Monday, July 16, 2012

VII: Comiendo con desconocidos


Era hora de cenar. Los horarios me ponen un poco nervioso. Bueno, tal vez las situaciones poco familiares son las que tienen ese efecto. Aunque pensándolo bien, es un nerviosismo emocionante y hasta cierto punto deseable. Imagino es parte de esa dualidad que tienen todas las cosas, o puede ser que la dualidad se encuentra únicamente en mí. 

Después de familiarizarme un poco con mi habitación y la idea de estar a miles de kilómetros de cualquier lugar remotamente conocido, bajé al comedor para disfrutar de lo que probablemente sería una genérica cena en un incómodo ambiente poco familiar.

Recuerdo que al utilizar el elevador me topé con una linda chica quien cortésmente me saludó. Respondí con un gesto igual de preciso y proseguimos nuestro descenso a la planta baja sin ningún otro contra tiempo. Es emocionante el conocer gente en ambientes tan diferentes; sin embargo también es algo complicado. Claro que se tiene la facilidad de poder abrir con las clásicas preguntas referentes al lugar de origen, la disciplina profesional y otras generalidades con las que se tiende a clasificarnos. Sería impensable comenzar con preguntas sobre anhelos, sueños, miedos y frustraciones. Es más sencillo, para el que pregunta y para el que responde, atenerse a las guías de conducta ya pre-establecidas. 

El intentar adivinar personalidades y perfiles psicológicos mediante fragmentos de información trivial es un juego divertido y arriesgado. Es el deporte de los prejuicios. Definitivamente hay patrones; pero no deja de sentirse uno culpable cuando de entrada menosprecias a alguien por sus gustos literarios –o su falta absoluta de ellos- entre otras irrelevancias.

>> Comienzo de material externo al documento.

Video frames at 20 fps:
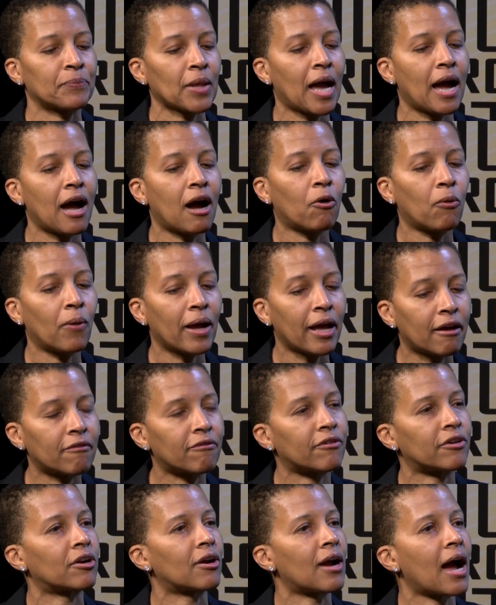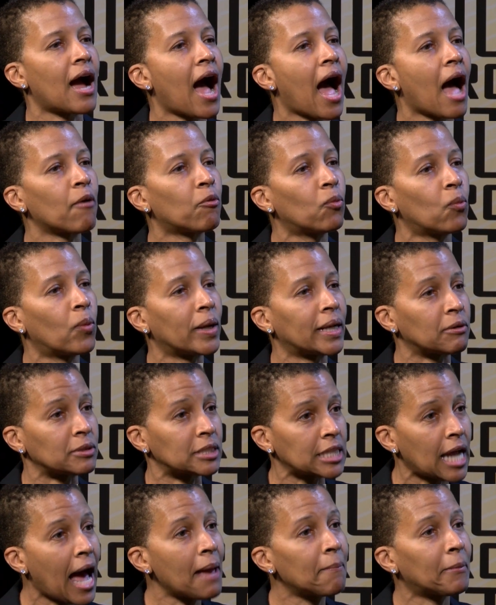However, when
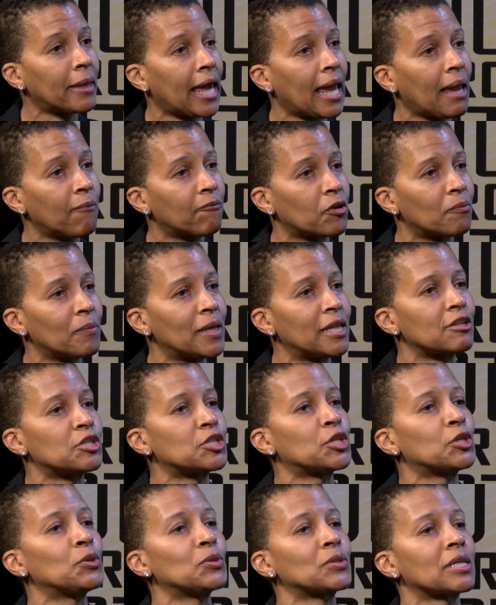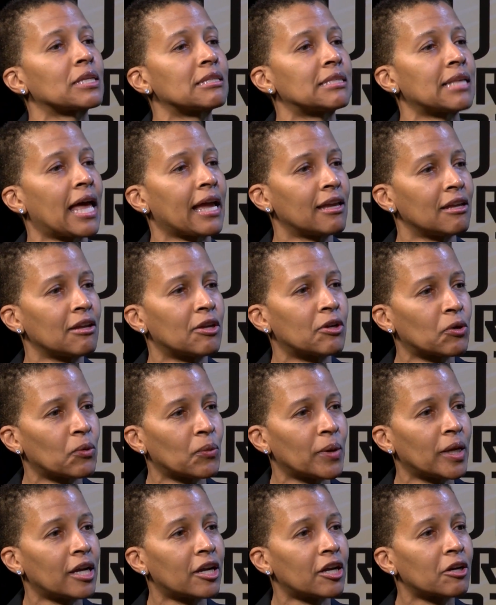time came for me to choose a second
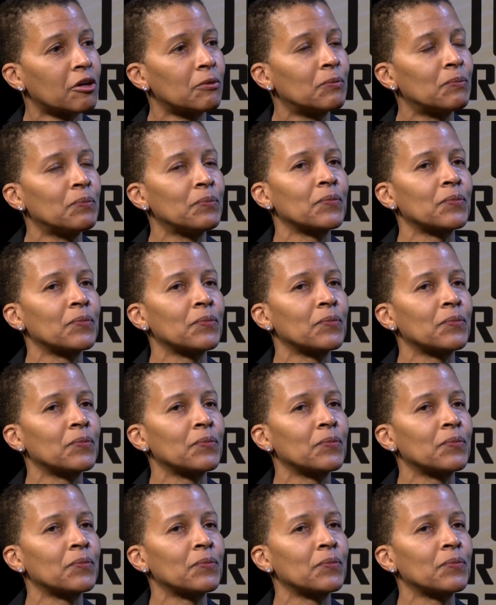career,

A ese tipo de cosas me gusta dedicarme cuando me encuentro sentado en una mesa comunal con gente desconocida a mi lado. Trato de ubicarme en un lugar con una vista libre de ciertos puntos estratégicos, como la entrada o la mesa de los complementos. Me gusta ver a gente desconocida caminar, servirse mermelada, tomar un plato y recoger su charola. Creo, nuevamente sin ningún tipo de sustento metodológico, que puedes descubrir más de una persona por sus gestos que por sus palabras. Al menos en ese punto en el todavía son desconocidos.

Todo esto y más pensaban mientras comía un platillo que por su mediocre sabor no recuerdo ya. Pensaba también en que la mayoría de estas personas no dejarían de ser desconocidos jamás. De las treinta o cuarenta personas que están aquí habría escasas posibilidades de recordar a más de cinco; y aún menos probable sería conocer bien a alguno de ellos. 

Ese día no hablé con nadie. En el curso de un par de semanas eso sería diferente. Recuerdo a una joven de ascendencia hindú que estudiaba biología. Recuerdo a una chica realizando una especialización en matemáticas. Recuerdo a un chico mexicano que buscaba becas para continuar sus estudios de posgrado en Bilbao. Recuerdo también a un joven colombiano rubio muy divertido que me encontraría meses después en las calles del Casco Viejo. También recuerdo a la chica que me regaló un celular.  Es triste que solo la recuerde por ese sincero gesto de generosidad. Recuerdo cuando lo mencionó. Recuerdo su cuarto en el tercer piso. Recuerdo su rostro. Recuerdo la caja en la que me lo entregó. Recuerdo que no la volví a ver después.

Recuerdo que vimos una película inglesa doblada al castellano. Recuerdo que era sobre las peripecias de un funeral. Recuerdo que era domingo y me sentía un poco melancólico. Recuerdo que momentos antes de ver esa película estaba sentado en el lobby del edificio. Recuerdo que a veces iba ahí o al área de los ordenadores para observar a la gente. Recuerdo que leía El Hobbit de Tolkien. Recuerdo que a veces dejaba de leer para escuchar las conversaciones a mi lado. Recuerdo cuando hablaban euskera y quedaba fascinado ante su fluidez y complejidad. Recuerdo que imaginaba entonces lo que platicaban. Recuerdo que todos me parecían muy jóvenes. Recuerdo que muchos me veían a mí como el joven. 

Todo esto lo recuerdo, aunque muy vagamente. Al final todos ellos no dejaron de ser desconocidos. Sus nombres ahora son fantasmas que vagan en lugares inaccesibles de mi memoria. Sus voces se encuentran perdidas en la profundidad de la cotidianeidad no razonada. Sus miradas: inexistentes. Sus rostros son como una pintura perdida en un museo que nadie visita ya. Todo su ser es como ese primer plato de comida en el comedor de los dormitorios: intrascendente.